## ***CLINICAL TEXT SUMMARIZATION LAB***

## Libraries

Here are the most important libraries we'll be using for this lab:



*   **SpaCy** - Efficient text processing
*   **Tika** - Extract PDF data
*   **Rouge_Score** - Model performance metric
*   **en_core_web_lg** - Small English Language model with "tokenization" and "lemmatization"









In [None]:
%%capture

%pip install spacy
!python -m spacy download en_core_web_lg
%pip install tika
%pip install rouge_score

In [None]:
# ML Libraries
import spacy
import re
from tika import parser
from rouge_score import rouge_scorer
from transformers import pipeline, AutoTokenizer

# Visualization
import plotly.express as px
import pandas as pd

In this next cell, we will be retrieving a key from ML platform **HuggingFace**.

In [None]:
%%capture

from google.colab import userdata

userdata.get('NDL') # Grab key

## Data Preprocessing & Extraction

To summarize clinical documents, we first need the raw text. Here, we define a `parser` object from  the `tika` library to extract raw text from a PDF file.

In [None]:
%%capture

raw_text = parser.from_file("ENGERIX-B.pdf")

Note: `raw_text` is a dictionary. To access the words, we call `raw_text['content']`



In [None]:
content_text = raw_text['content']
content_text

These next few steps are important. We need to **clean** our document to avoid any errors. Specifically, we don't want our model to think `'  '` is a valid character, or a space in between paragraphs.

In [None]:
def clean_text(text):
  """Cleans extra lines and extra whitespace."""
  text = re.sub(r'\n+', ' ', text)
  text = re.sub(r'\s+', ' ', text).strip()
  return text

cleaned_text = clean_text(content_text)

Then, we pass our document to the `en_core_web_lg` model for auto **tokenization** and **lemmatization**.

In [None]:
nlp = spacy.load("en_core_web_lg") # Model w/ auto tokenization and lemmatization
doc = nlp(cleaned_text)

doc

Let's test it 😎

In [None]:
sentences = []
for sent in doc.sents:
  cleaned_sentence = sent.text.strip()
  if cleaned_sentence:
    sentences.append(cleaned_sentence)

Tokenization and Lemmatization have very subtle differences.
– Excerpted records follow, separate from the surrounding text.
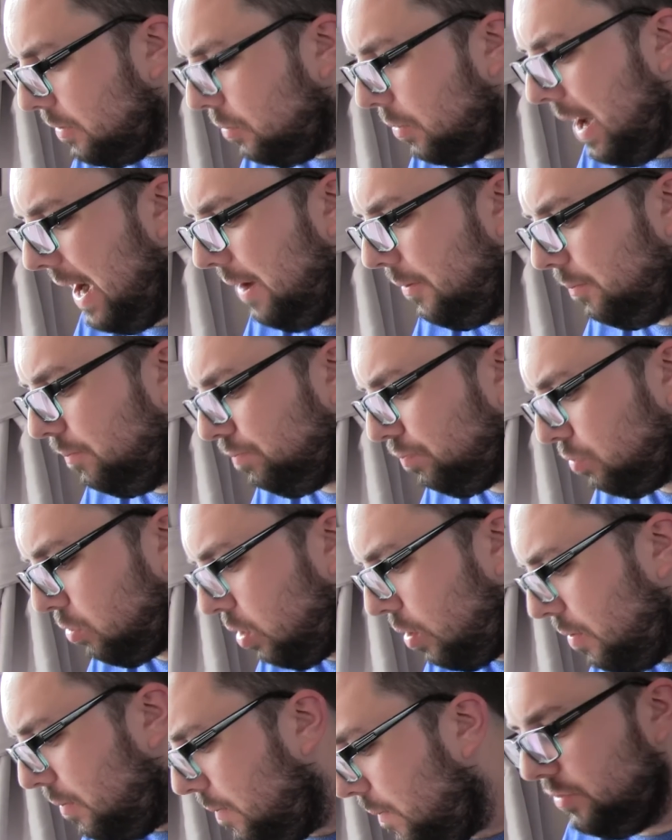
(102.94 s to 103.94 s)
Wow.
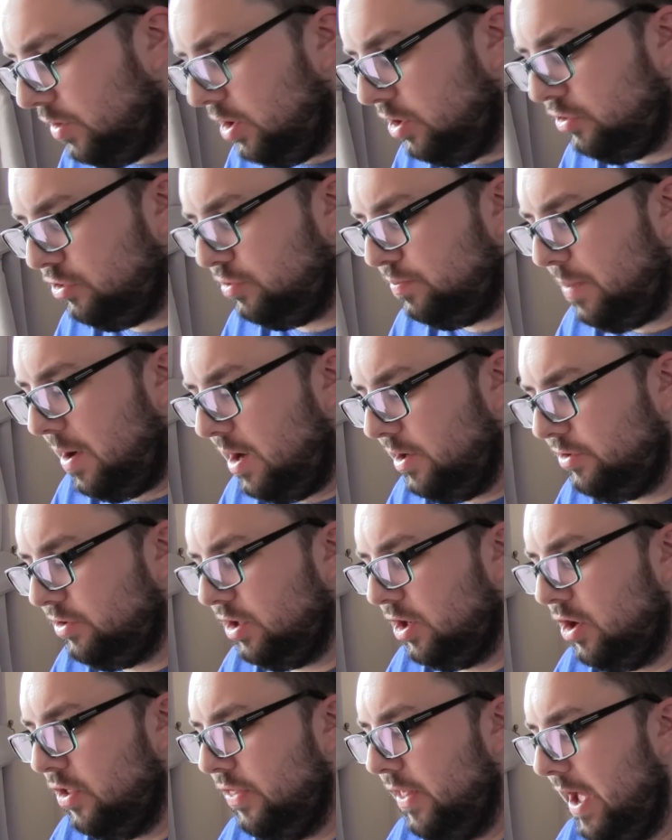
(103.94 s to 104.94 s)
The
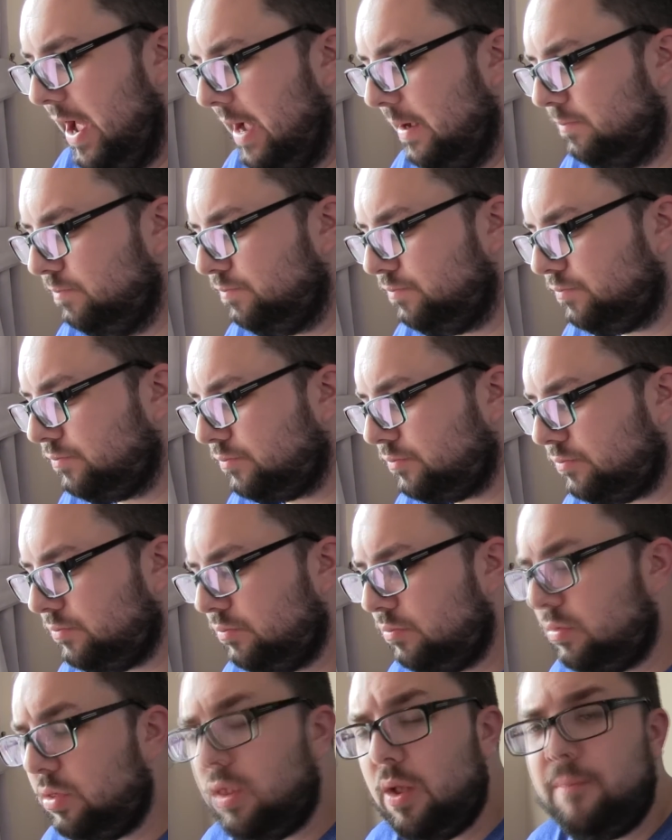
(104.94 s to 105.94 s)
spicing on there
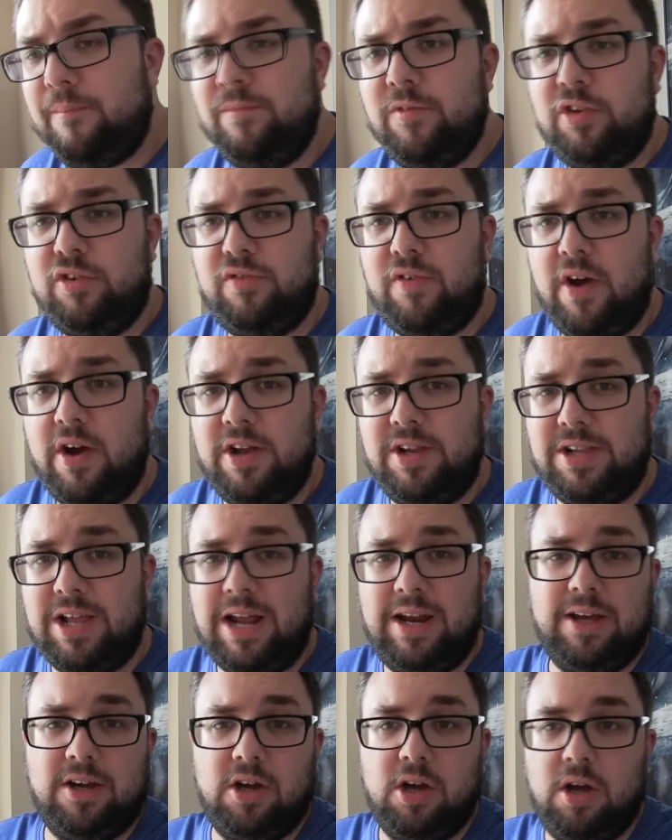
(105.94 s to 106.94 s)
is very
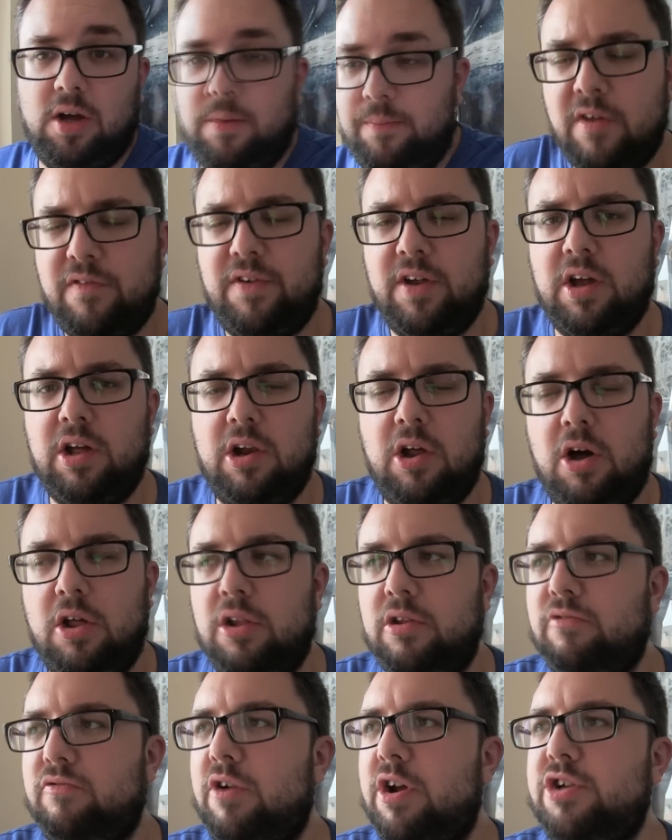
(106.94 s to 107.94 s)
delicate. I think a lot of
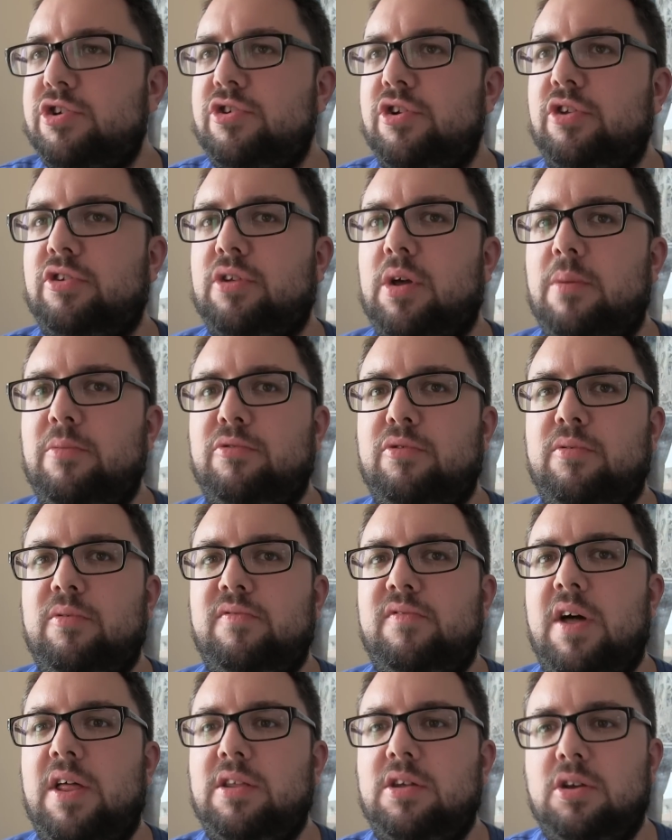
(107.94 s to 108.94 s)
the richness comes from
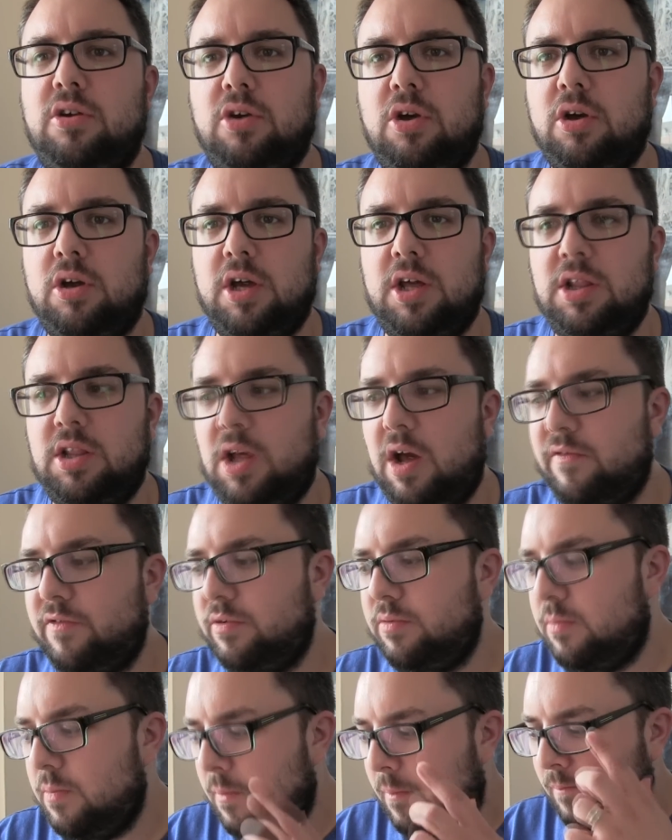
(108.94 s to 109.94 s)
the fact that you cook it in the
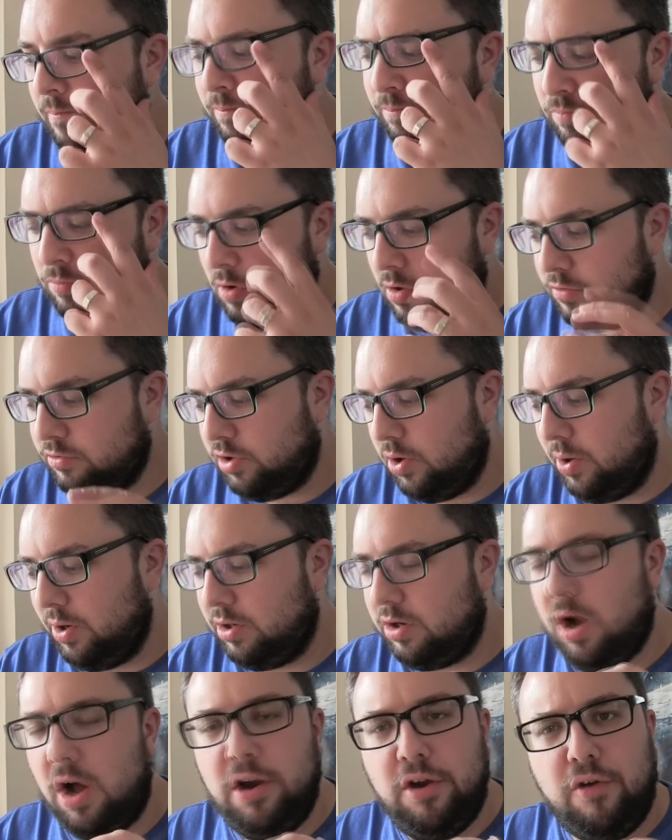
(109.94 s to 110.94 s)
oven. So
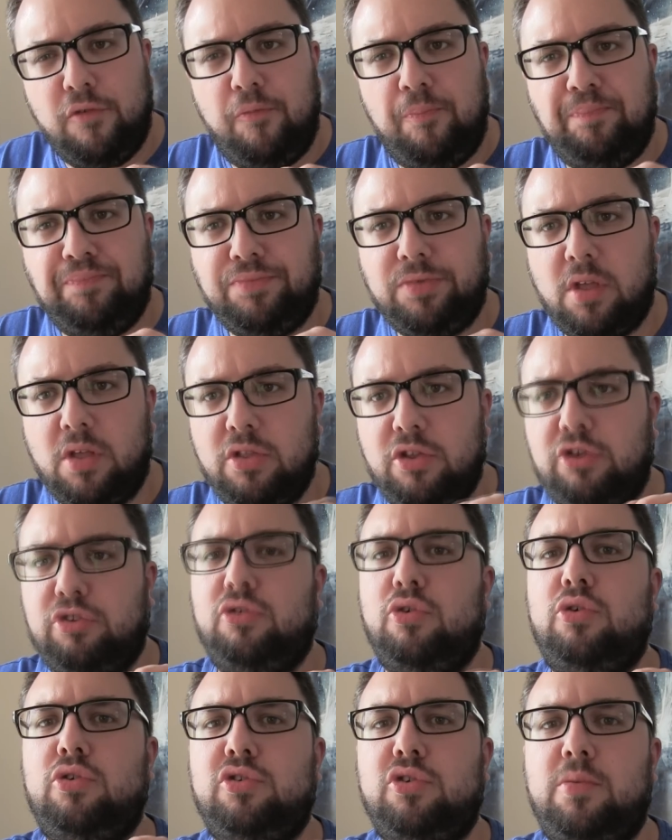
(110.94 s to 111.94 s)
it kind of, the
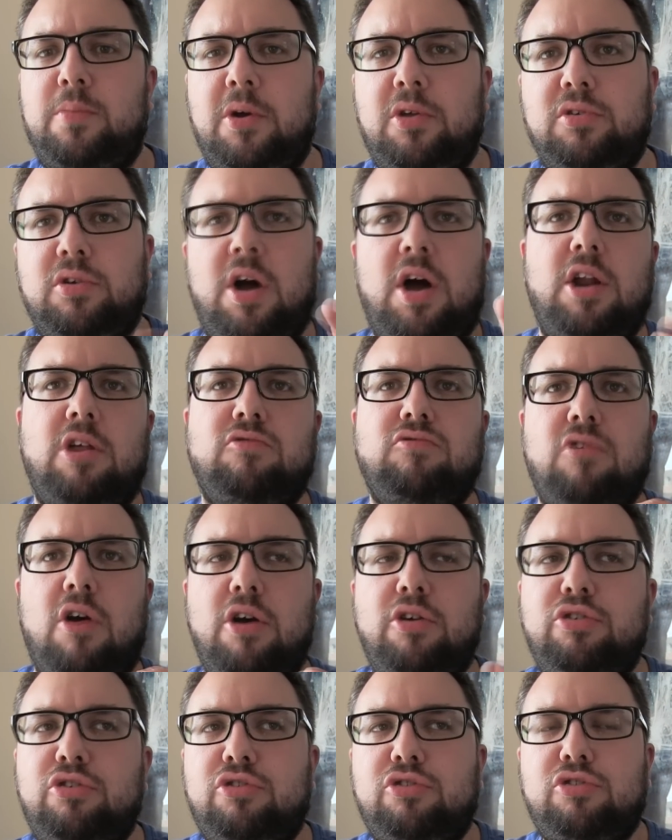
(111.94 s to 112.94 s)
sauce almost kind of
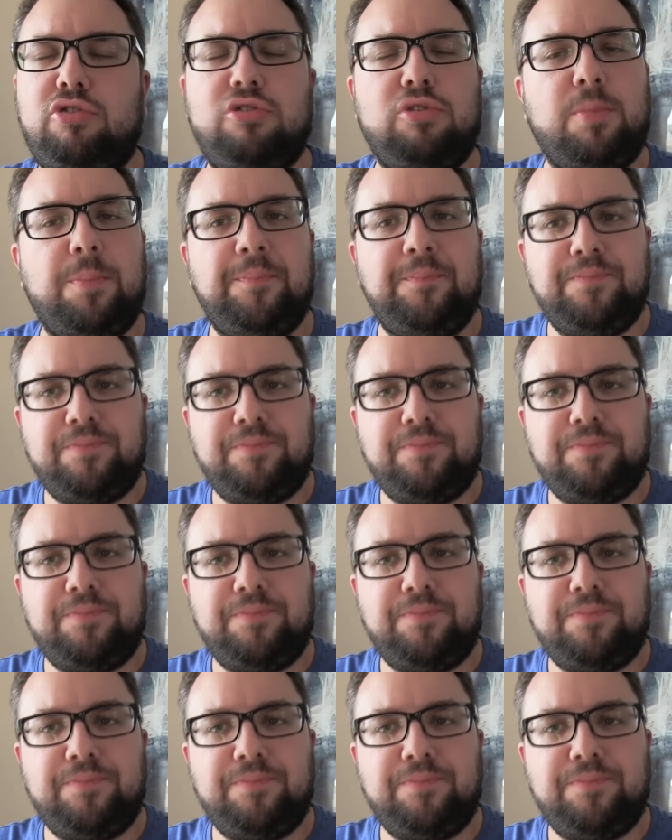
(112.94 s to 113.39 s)
roasts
Let's look at them :)

In [None]:
# Example of what tokenization looks like vs Lemmatization
tokens = []
lemmas = []

for token in doc:
  tokens.append(token.text)
  lemmas.append(token.lemma_)

print("First 10 tokens:", tokens[:10])
print("First 10 lemmas:", lemmas[:10])

## Summarization Model

The moment you've ALL been waiting for. Our text is loaded in and preprocessed, and now, we pass the text into a **pre-trained** model, `t5-large`, to do the summarization for us.

In [None]:
model_name = "t5-large"

summarizer = pipeline("summarization", model=model_name) # Load model
tokenizer = AutoTokenizer.from_pretrained(model_name) # Count tokens accurately

In [None]:
def chunk_text_by_sentence(sentences, max_tokens=512):
  """
  Splits a list of sentences into chunks, ensuring each chunk doesn't exceed the word limit.
  For large texts, this step ensures we don't exceed our computer's memory limits.
  """

  chunks, current_chunk = [], []
  current_tokens = 0

  for sentence in sentences:
    sentence_tokens = len(tokenizer.encode(sentence, add_special_tokens=False))

    # If adding this sentence exceeds max_tokens, save the current chunk and start a new one
    if current_tokens + sentence_tokens > max_tokens:
      if current_chunk:
        chunks.append(" ".join(current_chunk))
      current_chunk, current_tokens = [sentence], sentence_tokens
    else:
      current_chunk.append(sentence)
      current_tokens += sentence_tokens

    # Add the last chunk if it contains any sentences
  if current_chunk:
    chunks.append(" ".join(current_chunk))

  return chunks

In [None]:
text_chunks = chunk_text_by_sentence(sentences, max_tokens=300)

len(text_chunks)

In [None]:
def abstractive_summary(chunks):
  """
  Summarizes each chunk individually, then merges them into one.
  """

  chunk_summaries = []
  for chunk in chunks:
    # We are summarizing each chunk
    summary = summarizer(chunk, max_length=50, min_length=20, do_sample=False)[0]['summary_text']
    chunk_summaries.append(summary)

  # we are just combining all the chunk summaries into 1
  combined_summary = " ".join(chunk_summaries)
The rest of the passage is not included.